DIRECTIONS » Only the lines from the one containing "[0:01.00-0:01.20]" through the end of the data below are to be repeated, exactly as given, without pictures.

· · · · · · ·

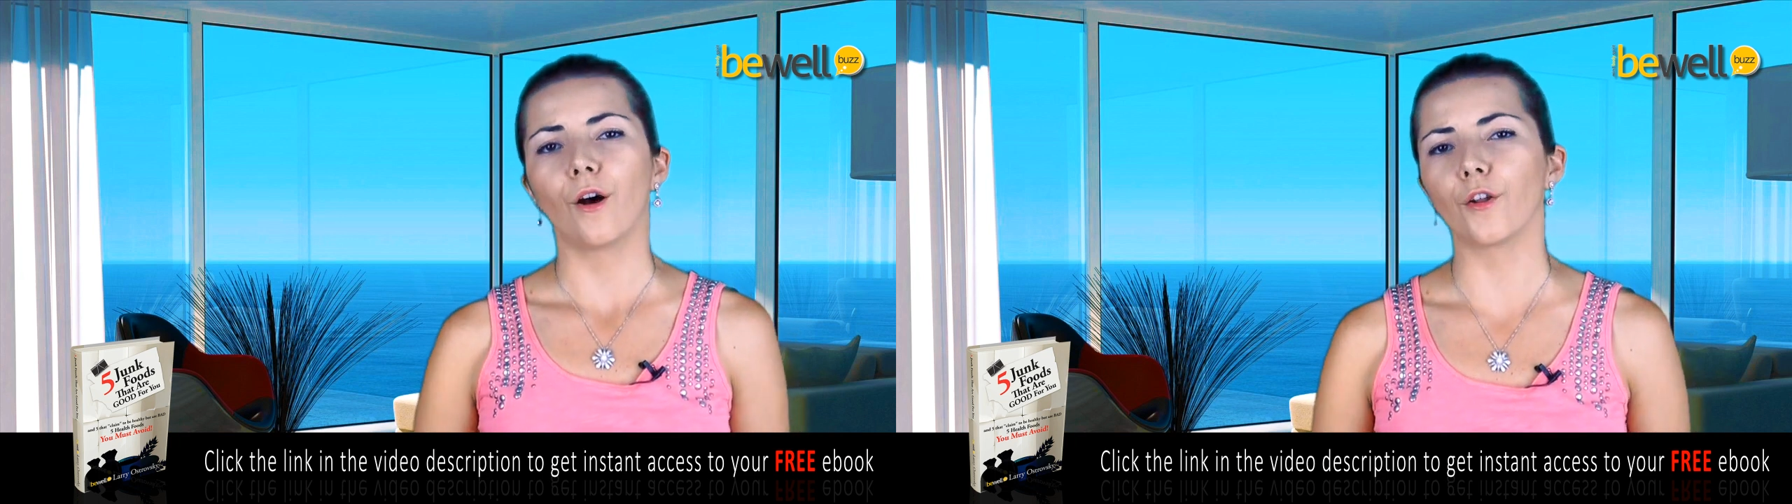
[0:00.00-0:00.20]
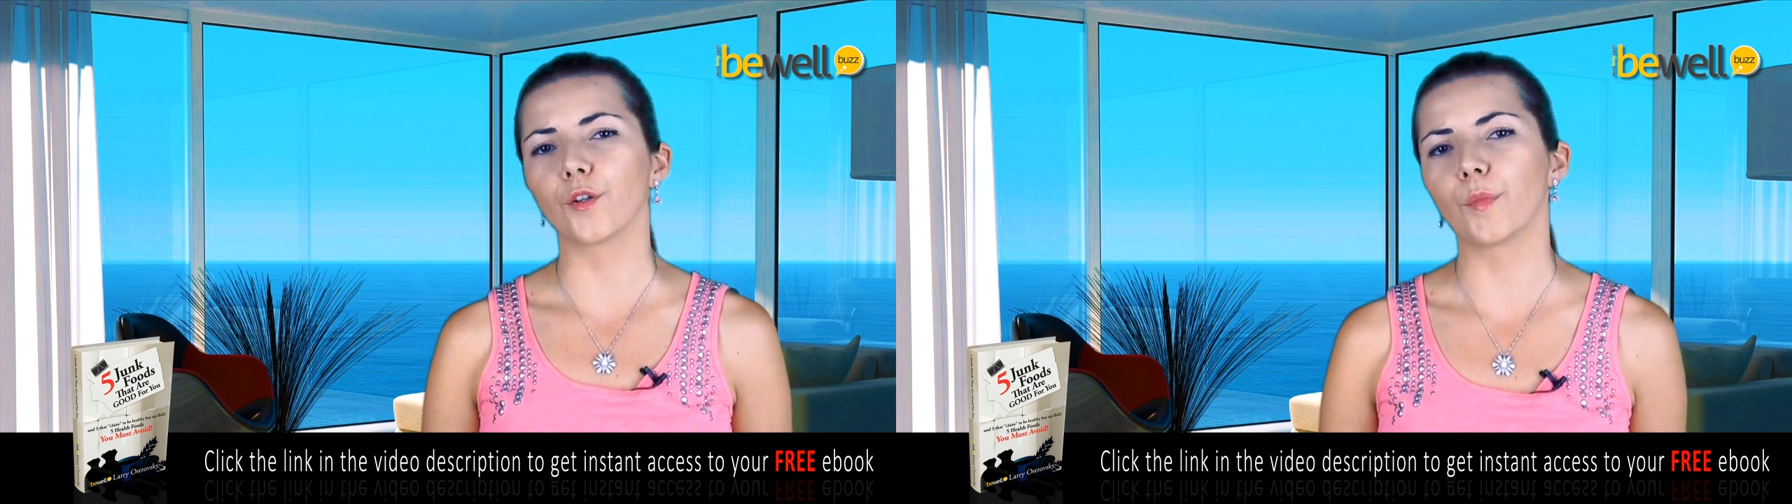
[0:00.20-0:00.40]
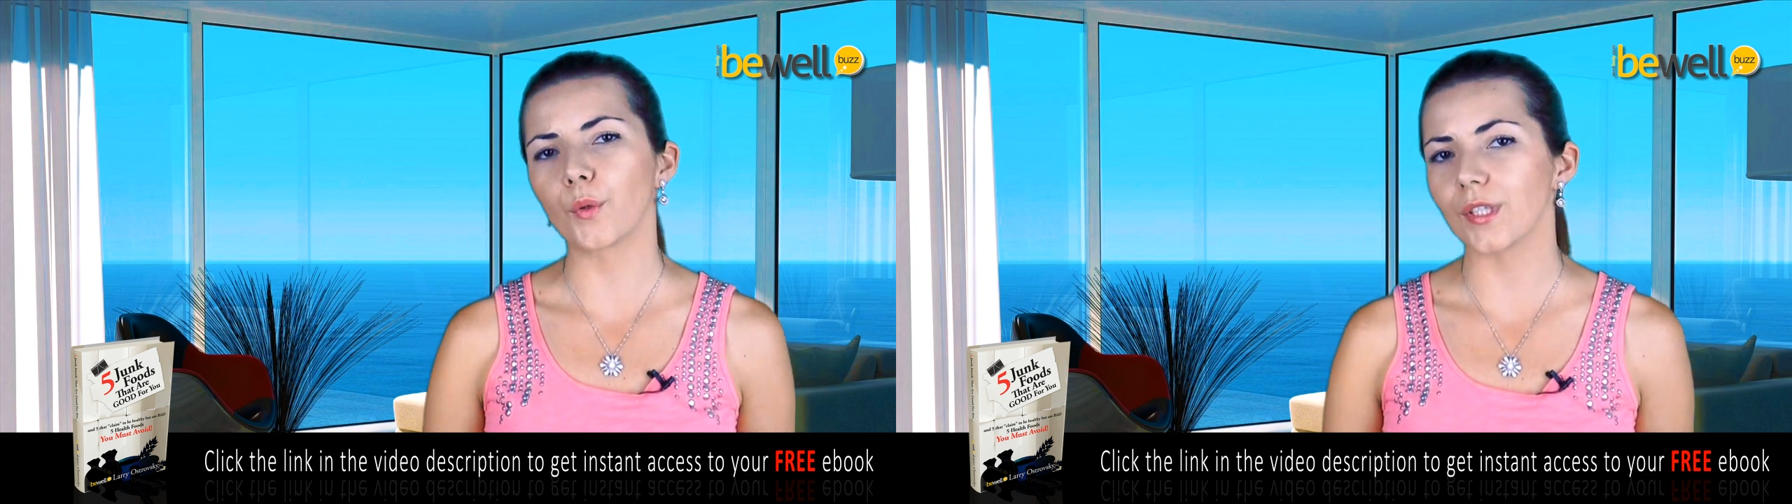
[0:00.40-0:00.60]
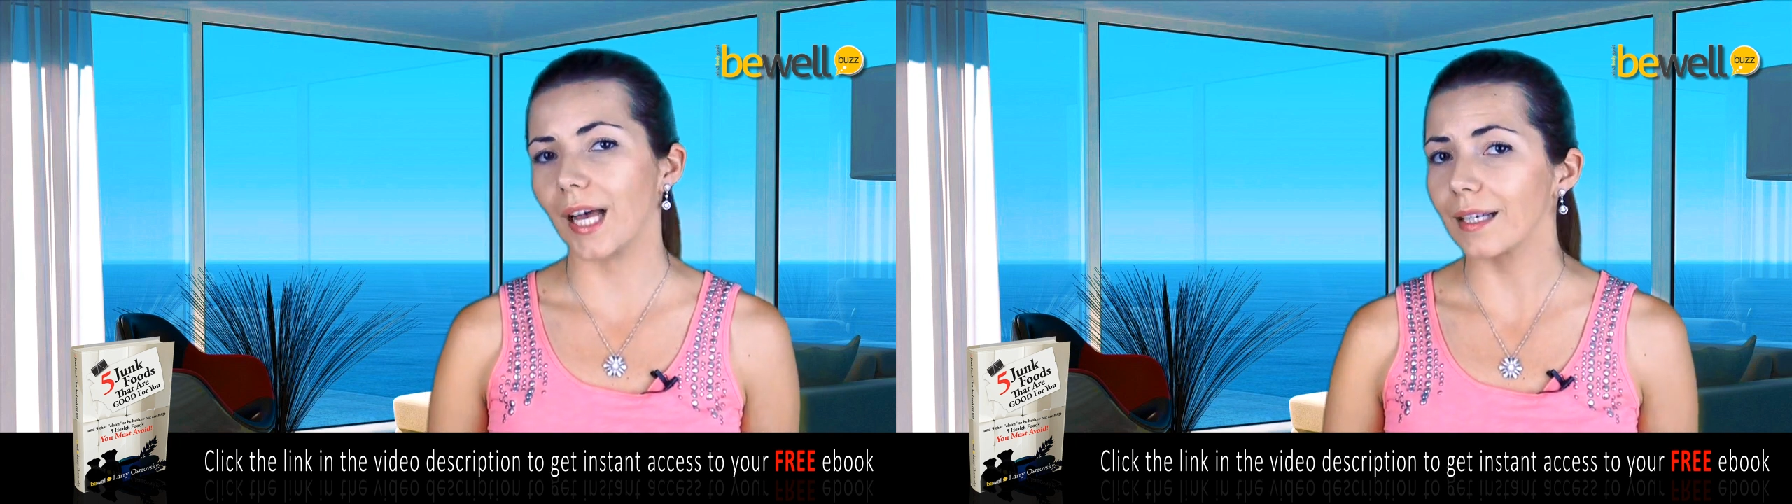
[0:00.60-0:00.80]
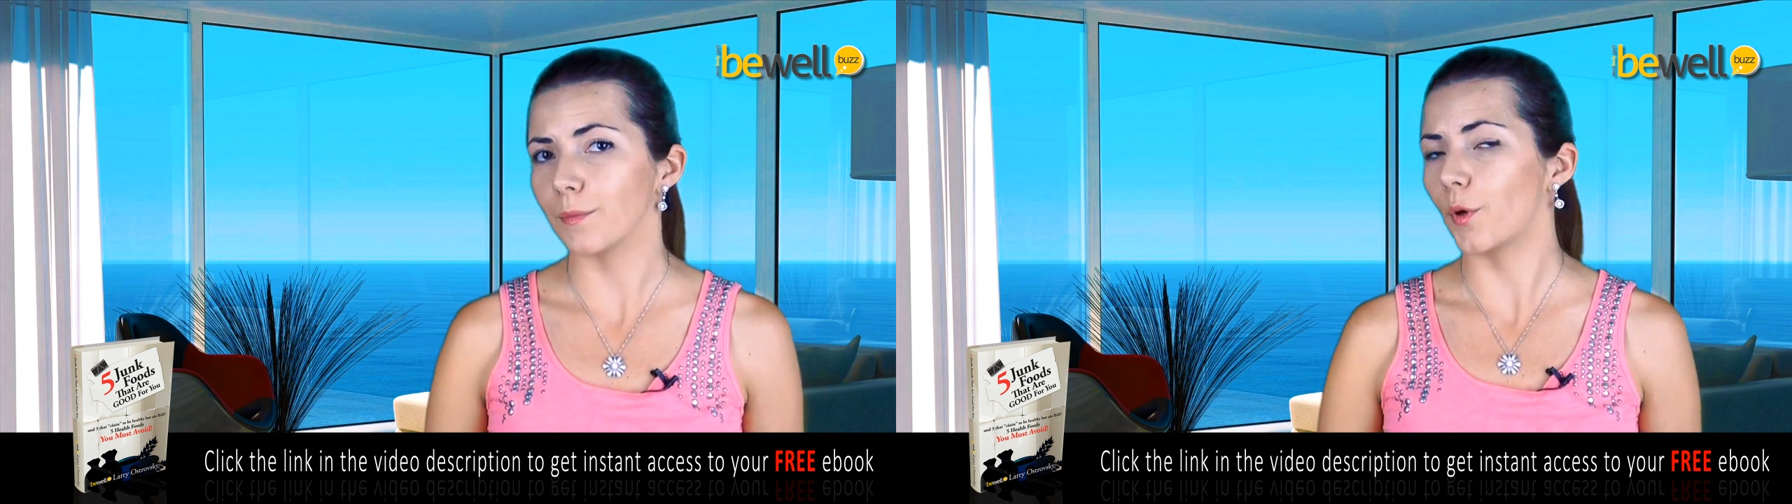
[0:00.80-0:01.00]
although most
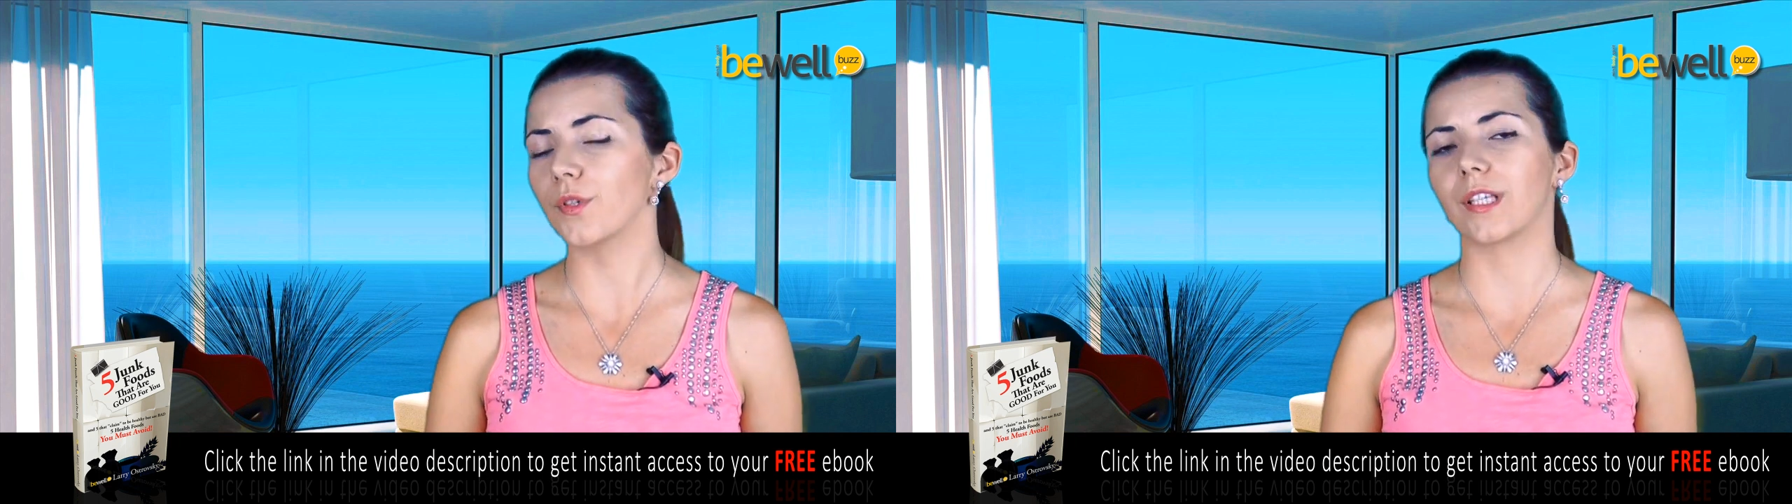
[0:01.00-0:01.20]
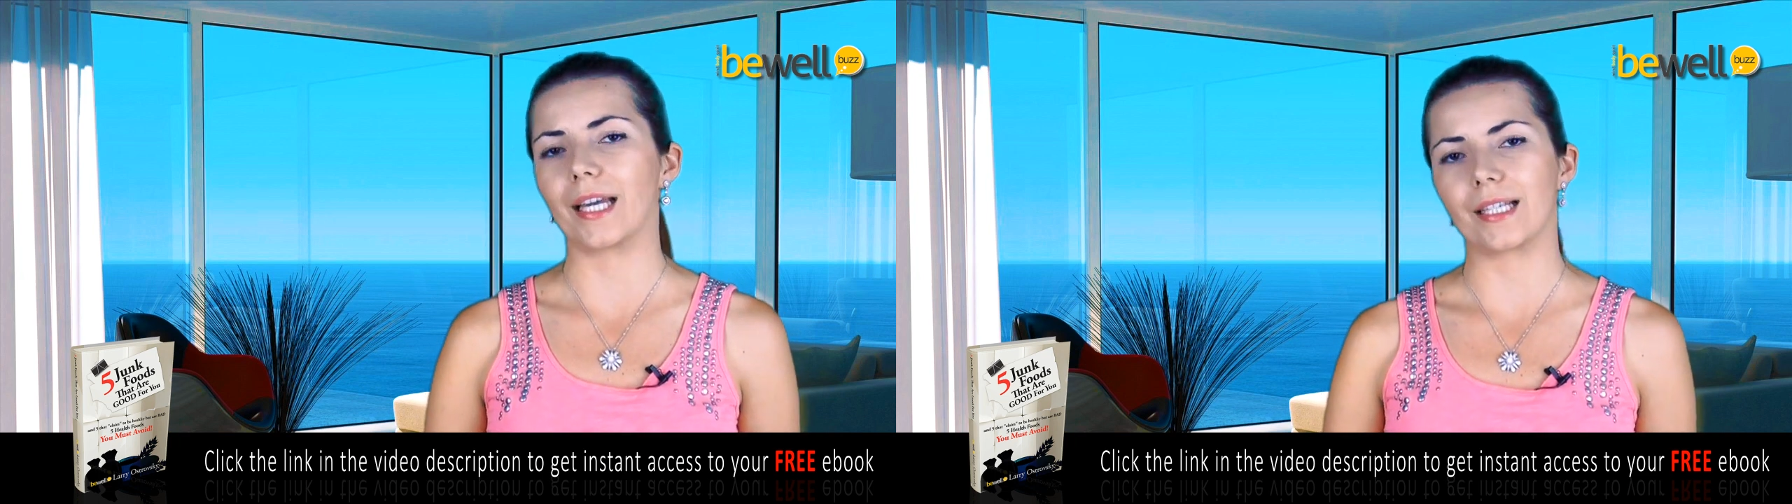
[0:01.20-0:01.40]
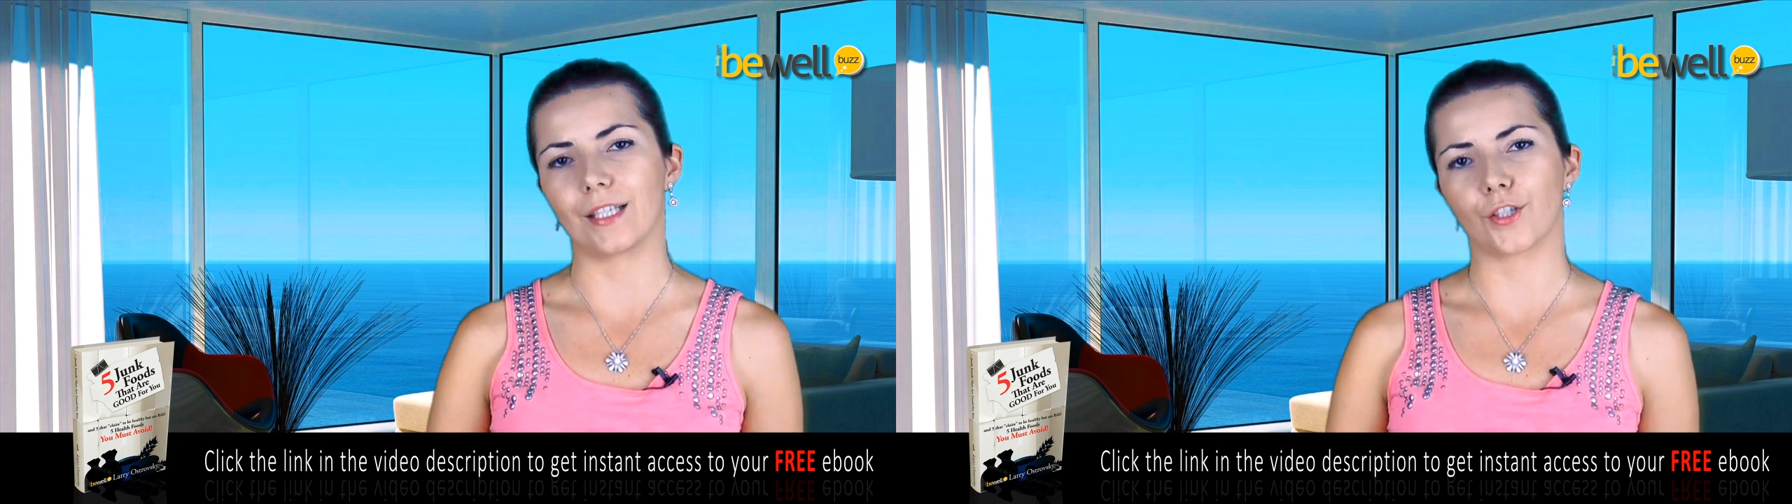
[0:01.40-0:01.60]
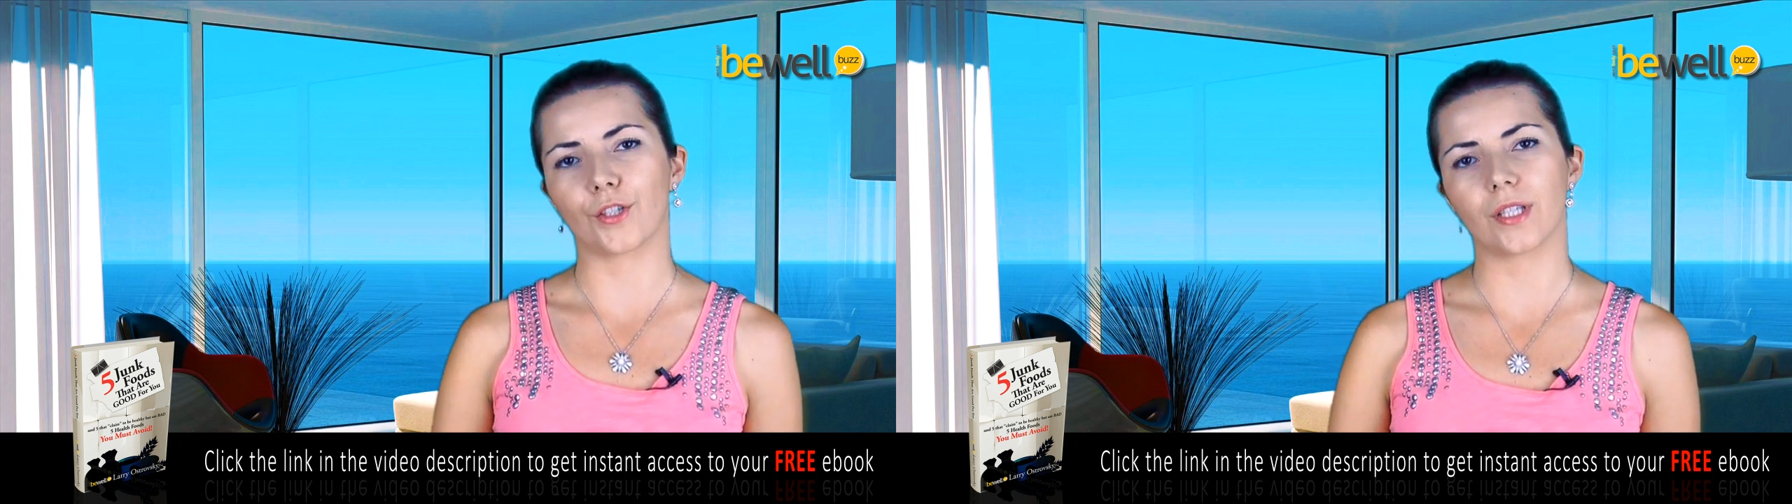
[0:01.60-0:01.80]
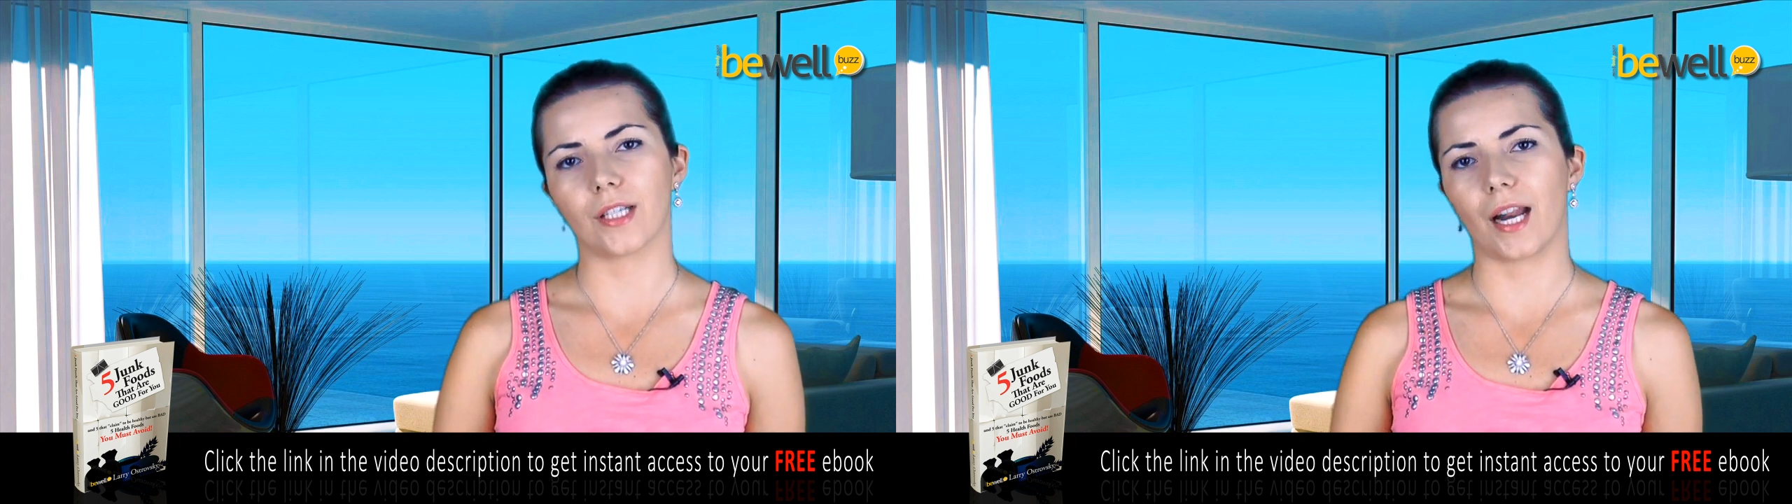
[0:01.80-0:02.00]

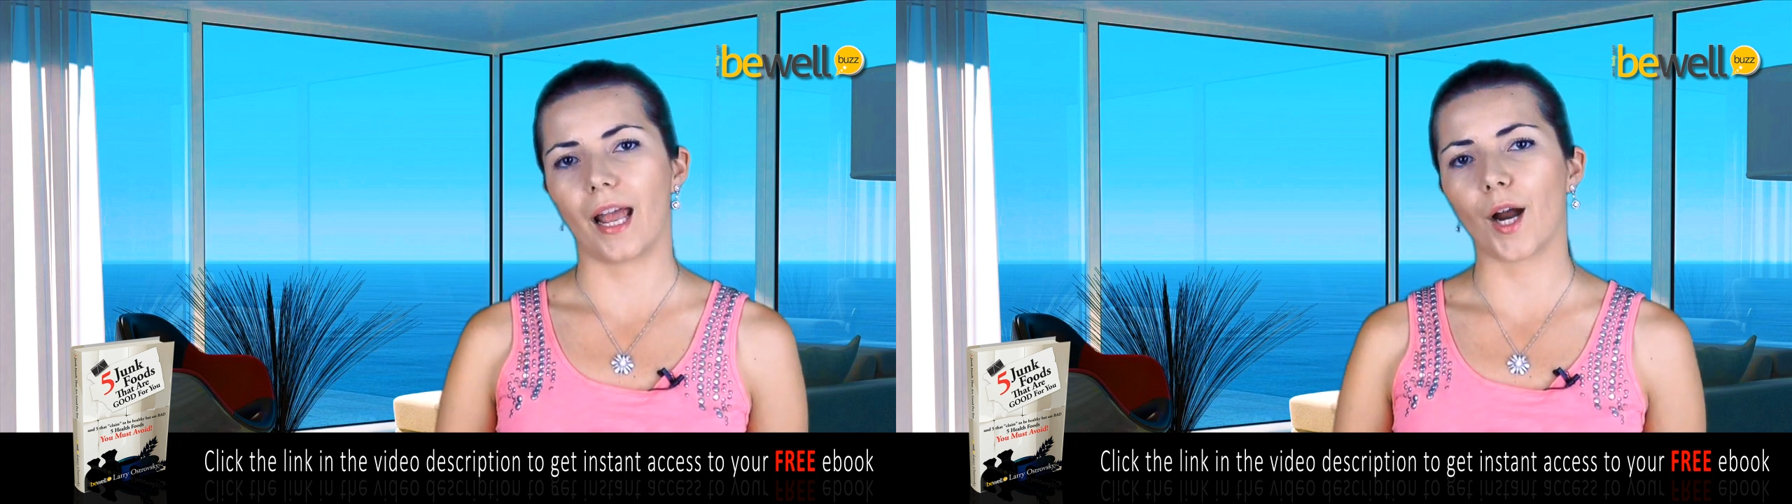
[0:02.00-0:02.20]
dietitians today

· · · · · · ·

OUTPUT OF THE EXERCISE »
[0:01.00-0:01.20]
[0:01.20-0:01.40]
[0:01.40-0:01.60]
[0:01.60-0:01.80]
[0:01.80-0:02.00]

[0:02.00-0:02.20]
dietitians today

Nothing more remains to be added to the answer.